Big data is all about science. Or is it? Where do the numbers and stats and algorithms end and creativity and personality begin? Has the field of marketing forever shifted away from its artistic roots and plunged permanently into the realm of pure, unadulterated scientific study and practice? As a marketer, which is more important: your ability to crunch numbers or your instincts about human nature? Here is the story of how science killed art, art reincarnated, and the two learned how to live together and get along.

How Science Killed the Artist

Marketers have always had access to data, but marketing was largely a creative endeavor until the age of computer-generated data. In recent years, the influx of big data into the mix has pushed art to the side, and almost completely out the door. It’s all about the numbers: where are customers? What time do customers shop? Are they more likely to buy online or in a store? How many ads does it take to convert a shopper? How much does each customer spend in a month or a year? The entire marketing industry revolves around metrics. It’s no longer about craft, it’s about math and algorithms and machines.

Where Science Ends and Art Begins

Big data marketing

Shhhh! Don’t tell the accounting department, but there’s more to this marketing thing than just ROI.

But science can only take marketing so far. Marketers now hold more customer profiles than they do actual customers, because society has shifted from one PC per household to multiple devices per user. It’s not always possible to track Jane as she moves among her desktop at work to her laptop at home to her smartphone on the commuter train. In your database, Jane might be two or three people, and current science can’t really reconcile her into a single individual with accuracy. But art can. When marketers learn to look beyond the metrics and become engaged and involved in their customers as people (aka, the creative part of marketing), Jane easily opens up and moves down the old marketing funnel.

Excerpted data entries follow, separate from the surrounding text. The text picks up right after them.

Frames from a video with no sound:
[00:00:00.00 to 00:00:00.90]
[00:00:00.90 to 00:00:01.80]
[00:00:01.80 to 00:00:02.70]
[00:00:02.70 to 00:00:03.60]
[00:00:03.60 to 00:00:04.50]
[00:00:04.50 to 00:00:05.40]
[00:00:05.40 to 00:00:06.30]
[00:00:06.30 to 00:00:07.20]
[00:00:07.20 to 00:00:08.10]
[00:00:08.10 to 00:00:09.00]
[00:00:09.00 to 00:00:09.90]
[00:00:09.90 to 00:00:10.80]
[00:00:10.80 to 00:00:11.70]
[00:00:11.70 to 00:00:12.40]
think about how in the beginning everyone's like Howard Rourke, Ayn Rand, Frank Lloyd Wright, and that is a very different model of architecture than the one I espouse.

Science and Art and Happily Ever After

How can you keep the value of science, while continuing to benefit from the artistic side of marketing? First, learn to make assumptions. Look beyond the data and take leaps of faith, guided by data but determined by creativity. ROI is important, but it isn’t the whole game. What was the customer’s experience while interacting with your brand? How engaged were they in your content or communications?

Never assume that you know exactly where a customer is within your marketing funnel, because Jane can move either backwards or forwards in the process without your knowledge simply by setting her laptop aside and grabbing her smartphone. Data scientists do and should have a say in the marketing department. Just make sure they don’t duct tape the mouths of your creatives — because when the two work together it’s truly a beautiful thing.